Your instructions: Every record below must be written out exactly. Leave out the pictures.
+ + +
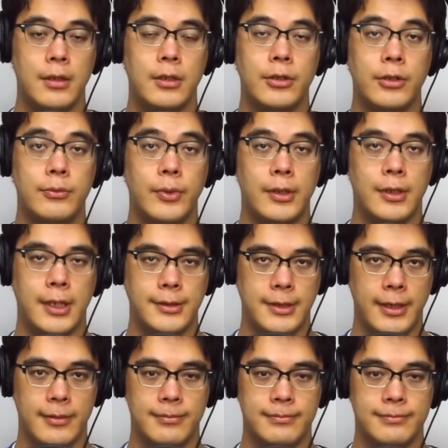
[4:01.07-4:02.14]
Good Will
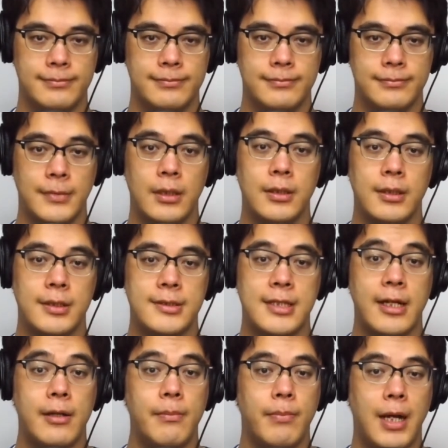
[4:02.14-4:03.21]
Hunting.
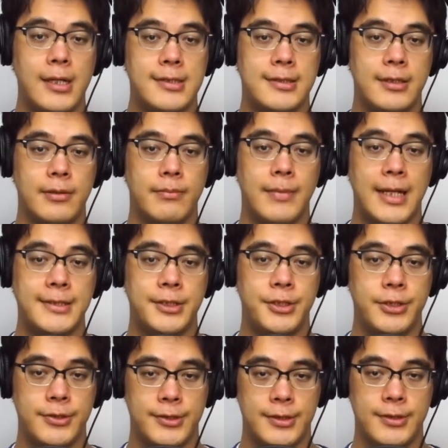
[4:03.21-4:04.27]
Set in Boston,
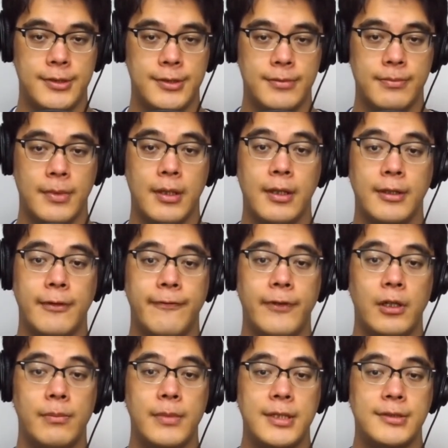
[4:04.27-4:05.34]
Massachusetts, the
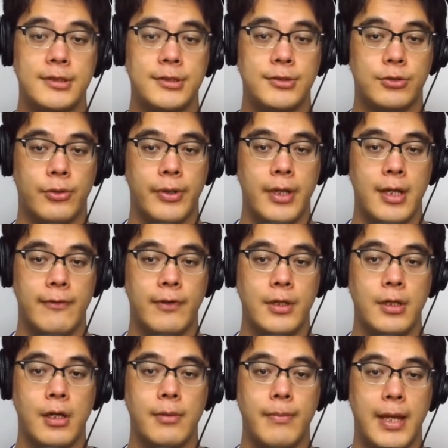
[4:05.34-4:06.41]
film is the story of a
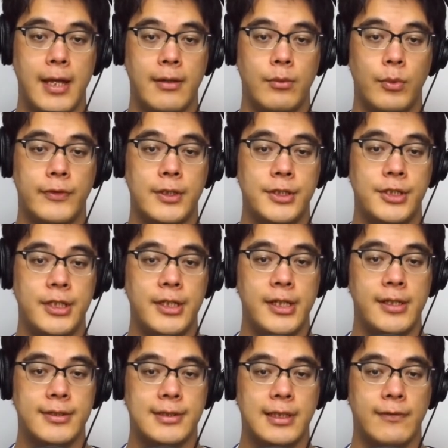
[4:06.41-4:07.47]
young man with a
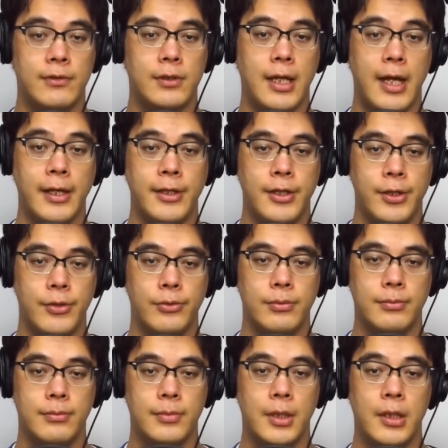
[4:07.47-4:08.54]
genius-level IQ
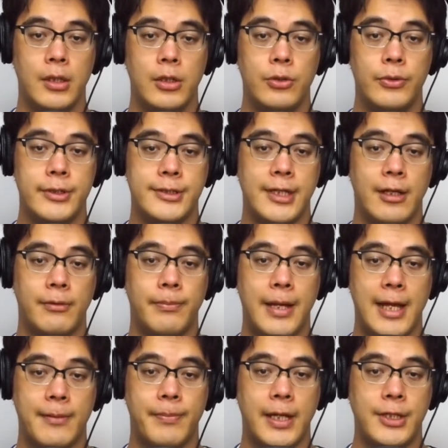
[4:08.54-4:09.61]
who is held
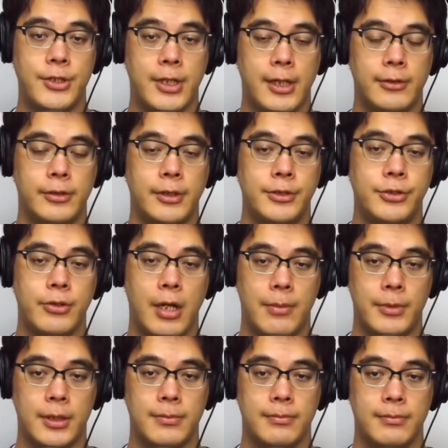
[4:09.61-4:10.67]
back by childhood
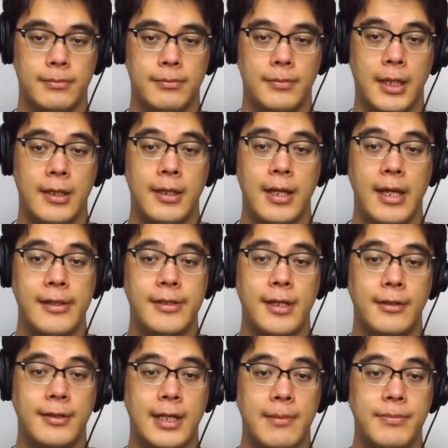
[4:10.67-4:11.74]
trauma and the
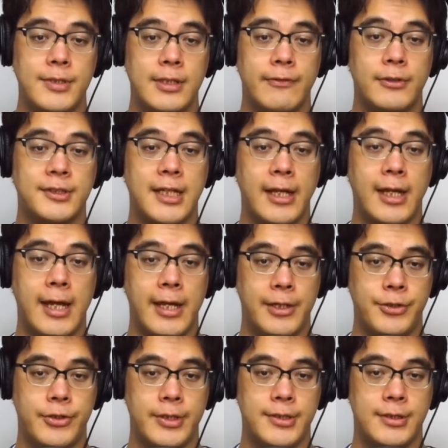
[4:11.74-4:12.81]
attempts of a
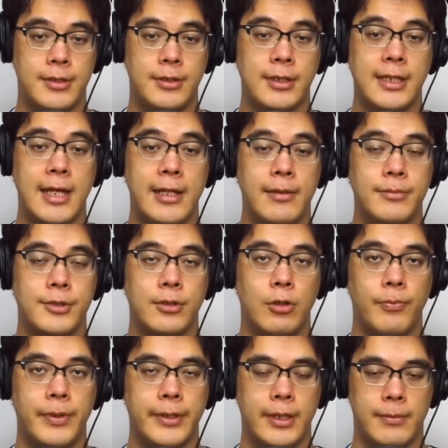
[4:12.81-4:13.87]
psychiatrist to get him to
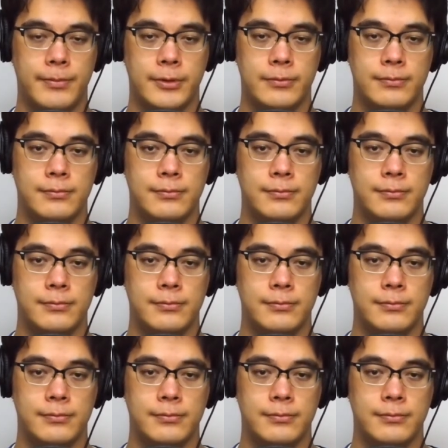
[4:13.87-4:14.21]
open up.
+ + +
Final answer:
[4:01.07-4:02.14]
Good Will
[4:02.14-4:03.21]
Hunting.
[4:03.21-4:04.27]
Set in Boston,
[4:04.27-4:05.34]
Massachusetts, the
[4:05.34-4:06.41]
film is the story of a
[4:06.41-4:07.47]
young man with a
[4:07.47-4:08.54]
genius-level IQ
[4:08.54-4:09.61]
who is held
[4:09.61-4:10.67]
back by childhood
[4:10.67-4:11.74]
trauma and the
[4:11.74-4:12.81]
attempts of a
[4:12.81-4:13.87]
psychiatrist to get him to
[4:13.87-4:14.21]
open up.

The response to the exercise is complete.